(Stored data)
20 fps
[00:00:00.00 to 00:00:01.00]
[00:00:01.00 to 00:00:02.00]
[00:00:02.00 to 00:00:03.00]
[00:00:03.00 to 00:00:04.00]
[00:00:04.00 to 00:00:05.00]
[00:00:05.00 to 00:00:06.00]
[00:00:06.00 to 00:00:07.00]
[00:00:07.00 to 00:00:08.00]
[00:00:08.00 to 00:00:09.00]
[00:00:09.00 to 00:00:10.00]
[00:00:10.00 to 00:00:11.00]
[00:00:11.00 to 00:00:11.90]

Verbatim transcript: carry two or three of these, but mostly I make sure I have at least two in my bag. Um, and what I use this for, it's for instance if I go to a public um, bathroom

* * *

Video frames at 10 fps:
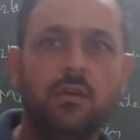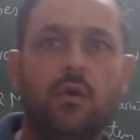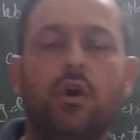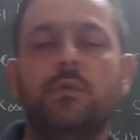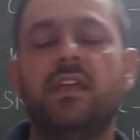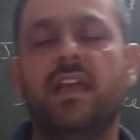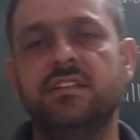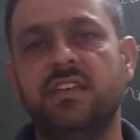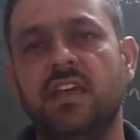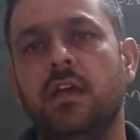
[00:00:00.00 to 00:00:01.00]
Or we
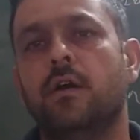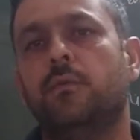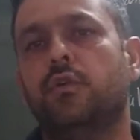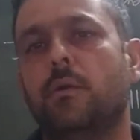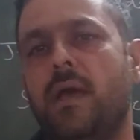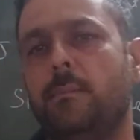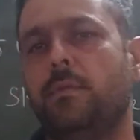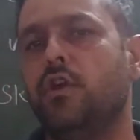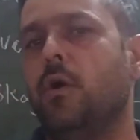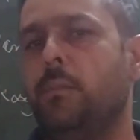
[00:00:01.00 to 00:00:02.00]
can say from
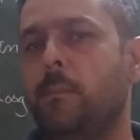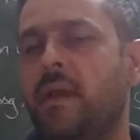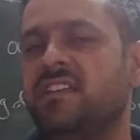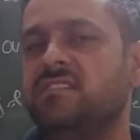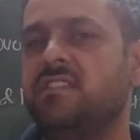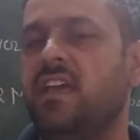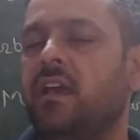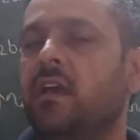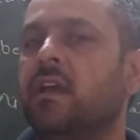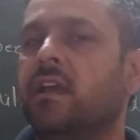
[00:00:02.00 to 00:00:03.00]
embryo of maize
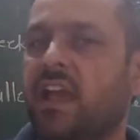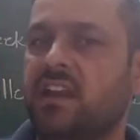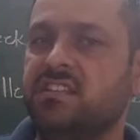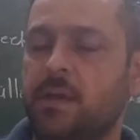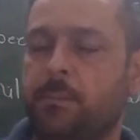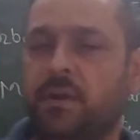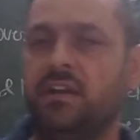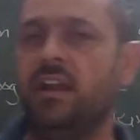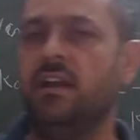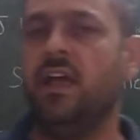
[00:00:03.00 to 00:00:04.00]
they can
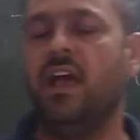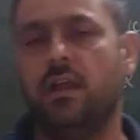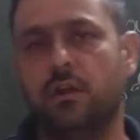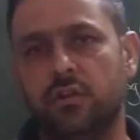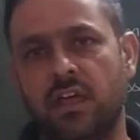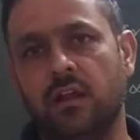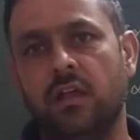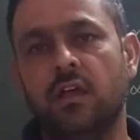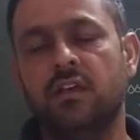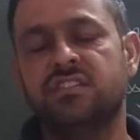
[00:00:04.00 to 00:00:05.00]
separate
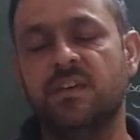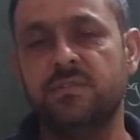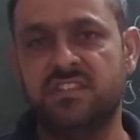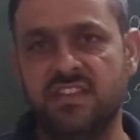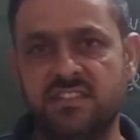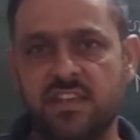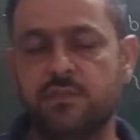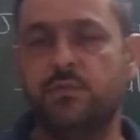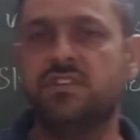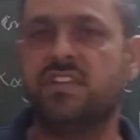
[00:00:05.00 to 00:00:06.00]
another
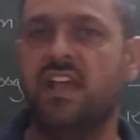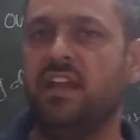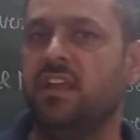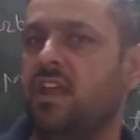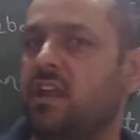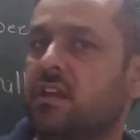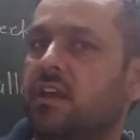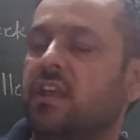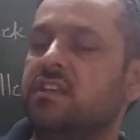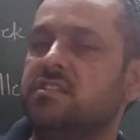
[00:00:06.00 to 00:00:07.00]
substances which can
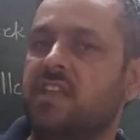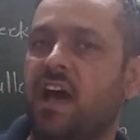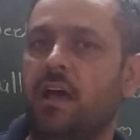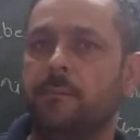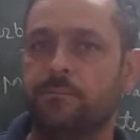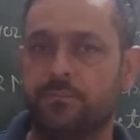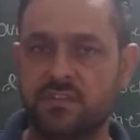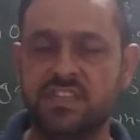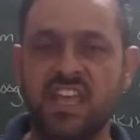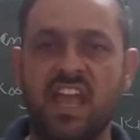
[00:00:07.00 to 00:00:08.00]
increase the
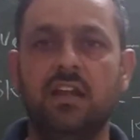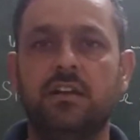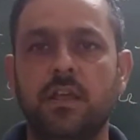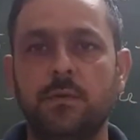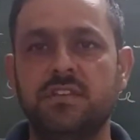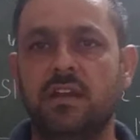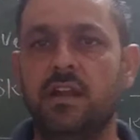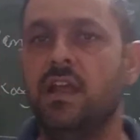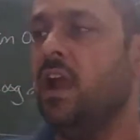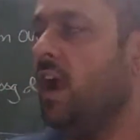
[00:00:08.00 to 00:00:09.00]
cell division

* What you have to do *
Would you please copy exactly the part of the entries above that begins at the line containing "[00:00:09.00 to 00:00:10.00]" and ends at the line containing "Verbatim transcript: carry", both lines included?

* Output *
[00:00:09.00 to 00:00:10.00]
[00:00:10.00 to 00:00:11.00]
[00:00:11.00 to 00:00:11.90]

Verbatim transcript: carry two or three of these, but mostly I make sure I have at least two in my bag. Um, and what I use this for, it's for instance if I go to a public um, bathroom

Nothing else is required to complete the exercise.